Posted On: Jun 5, 2018
You can now COPY Apache Parquet and Apache ORC file formats from Amazon S3 to your Amazon Redshift cluster. Apache Parquet and ORC are columnar data formats that allow users to store their data more efficiently and cost-effectively. With this update, Redshift now supports COPY from six file formats: AVRO, CSV, JSON, Parquet, ORC and TXT.

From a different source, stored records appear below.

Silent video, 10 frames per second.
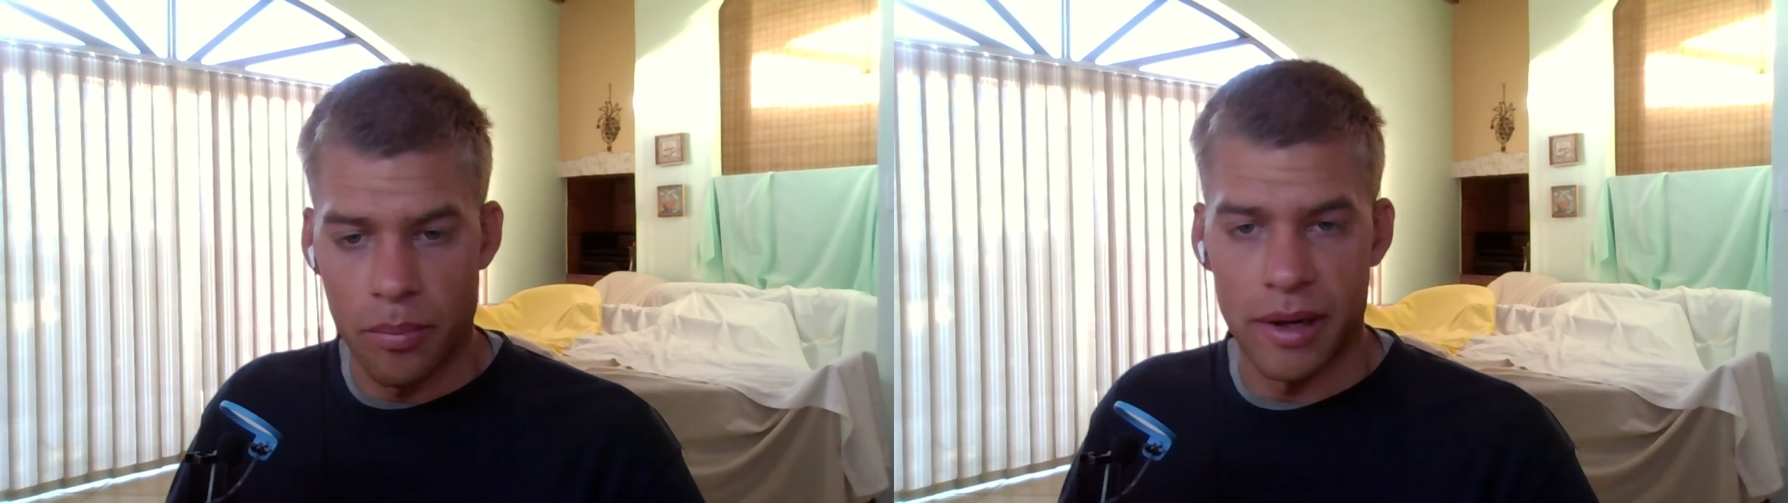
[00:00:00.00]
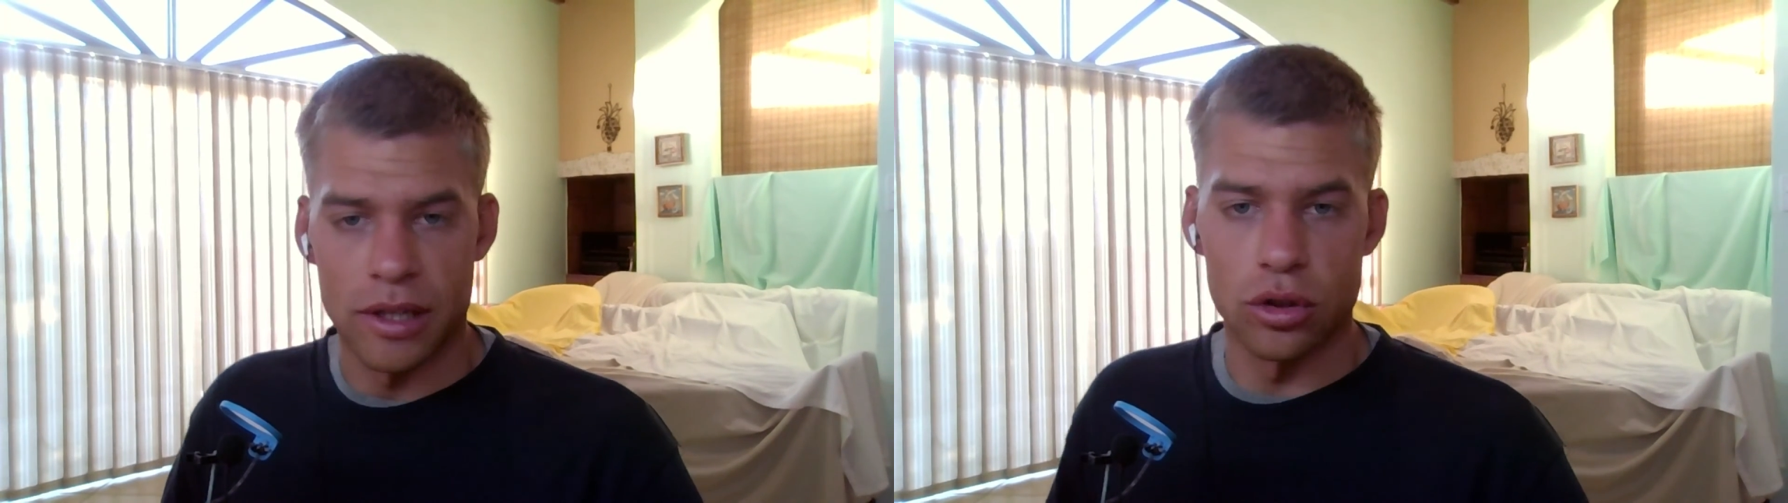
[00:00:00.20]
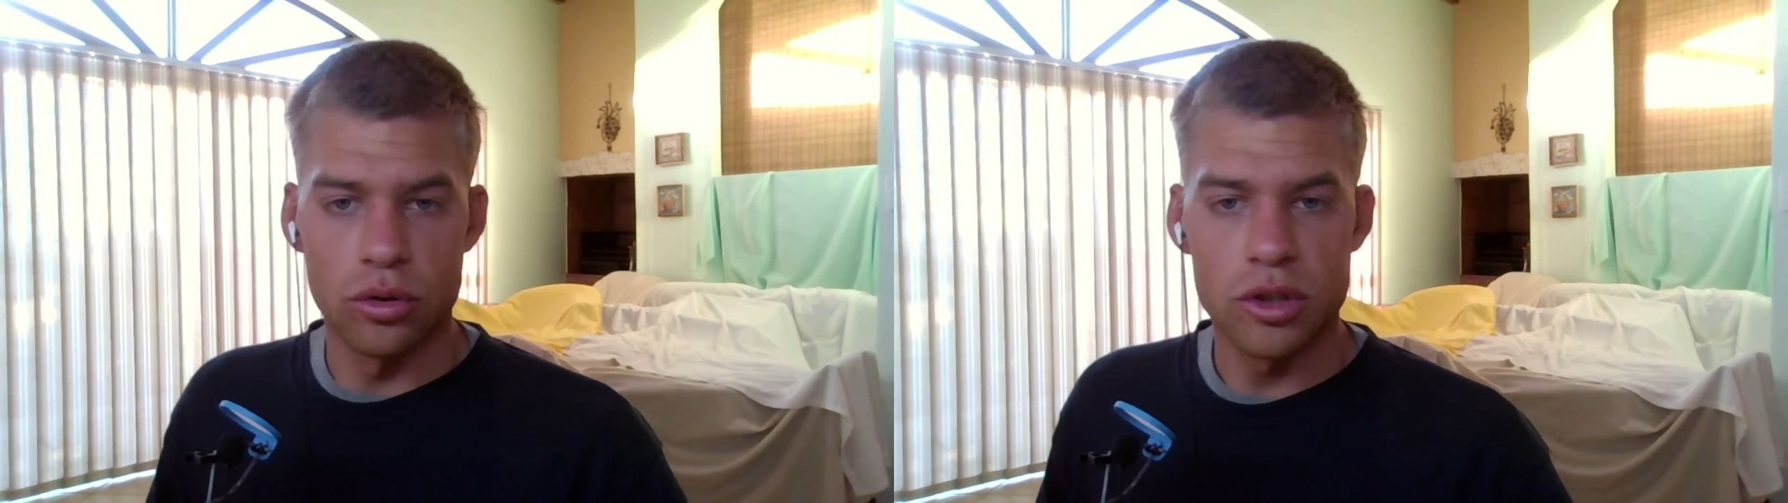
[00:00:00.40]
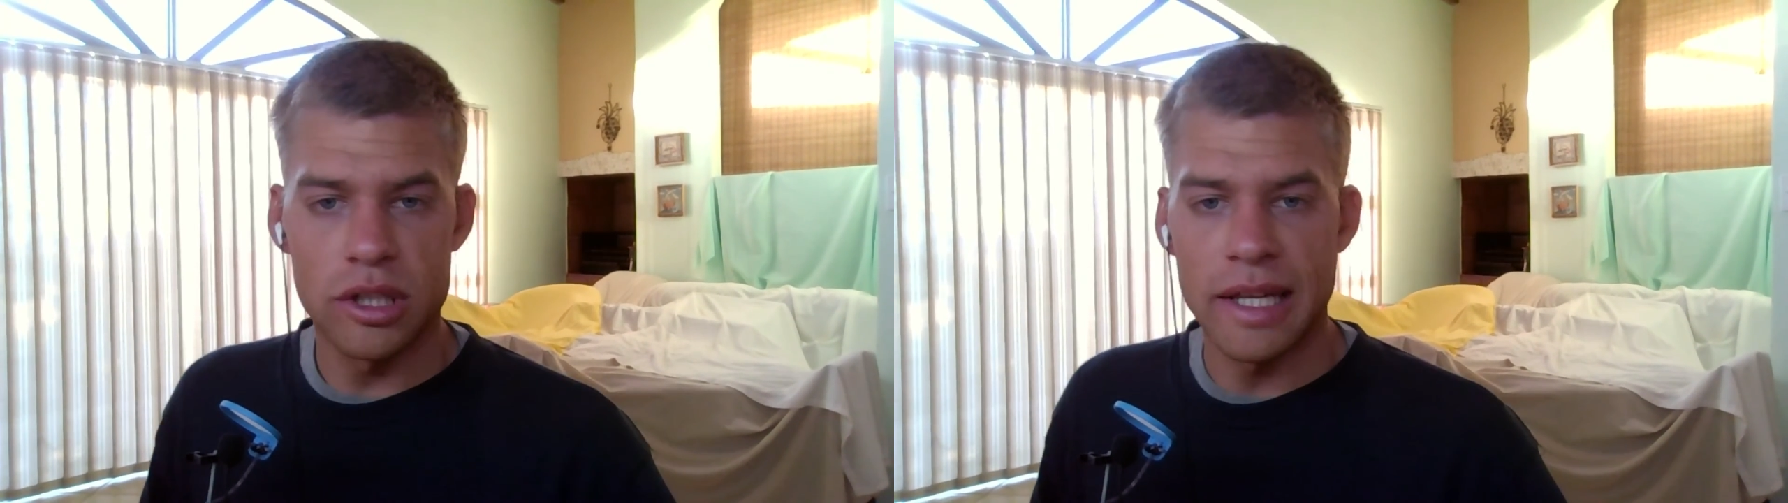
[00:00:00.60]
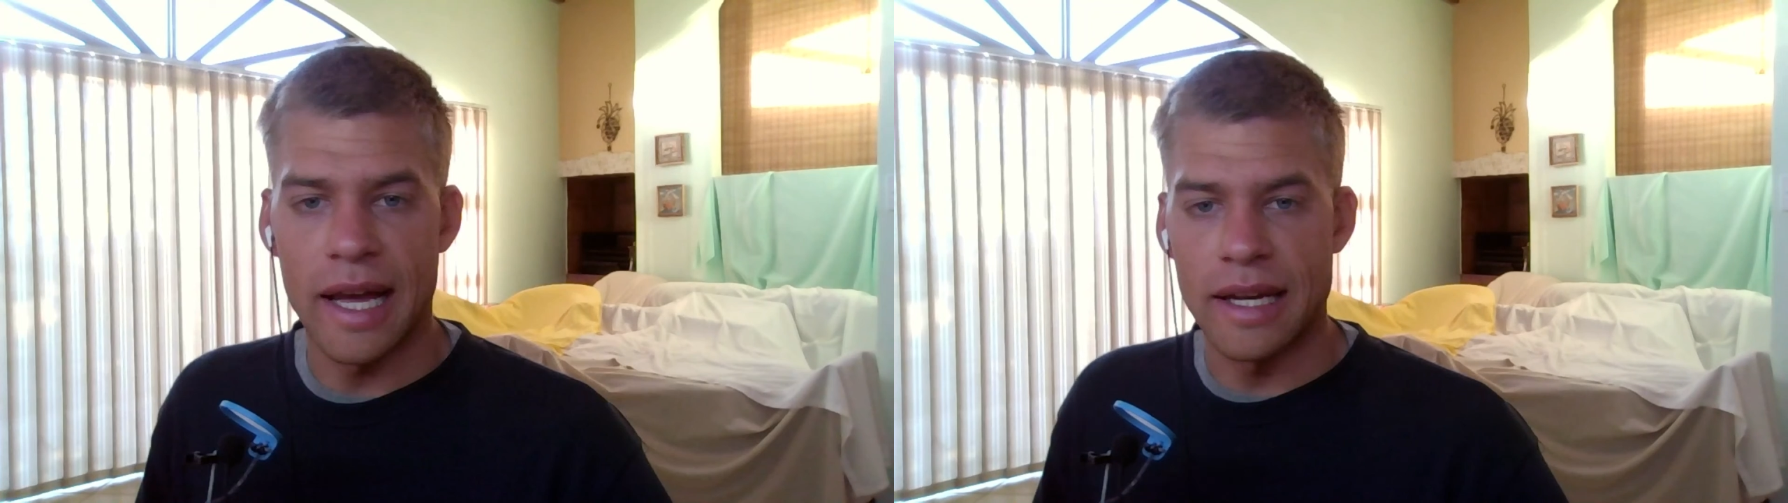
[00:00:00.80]
but
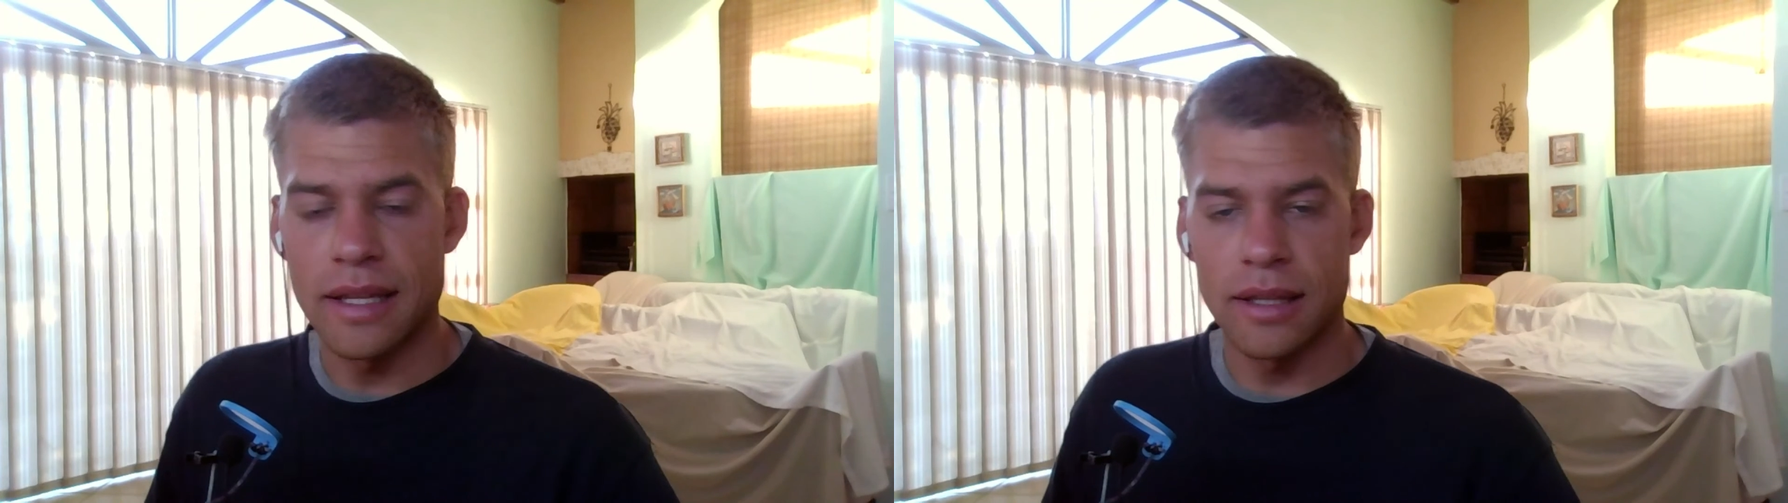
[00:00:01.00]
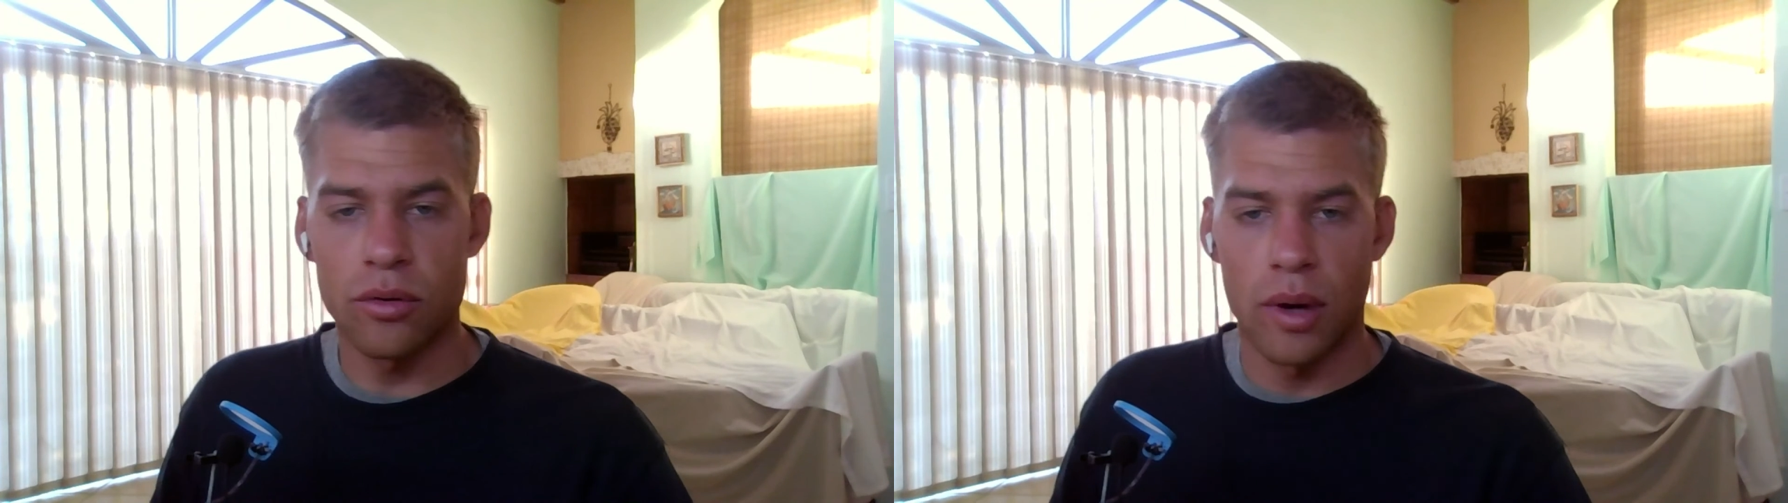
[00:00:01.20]
usually anything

The nomenclature for copying Parquet or ORC is the same as existing COPY command. For example, to load the Parquet files inside “parquet” folder at the Amazon S3 location “s3://mybucket/data/listings/parquet/”, you would use the following command:
COPY listing FROM 's3://mybucket/data/listings/parquet/' IAM_ROLE 'arn:aws:iam::0123456789012:role/MyRedshiftRole' FORMAT AS PARQUET;
All general purpose Amazon S3 storage classes are supported by this new feature, including S3 Standard, S3 Standard-Infrequent Access, and S3 One Zone-Infrequent Access. The current version of the COPY function supports certain parameters, such as FROM, IAM_ROLE, CREDENTIALS, STARTUPDATE, and MANIFEST. Succeeding versions will include more COPY parameters. The Amazon Redshift documentation lists the current restrictions on the function.
COPY from Parquet and ORC is available with the latest release <1.0.2294> in the following AWS regions: US East (N. Virginia, Ohio), US West (Oregon, N. California), Canada (Central), South America (Sao Paulo), EU (Frankfurt, Ireland, London), Asia Pacific (Mumbai, Seoul, Singapore, Sydney, Tokyo).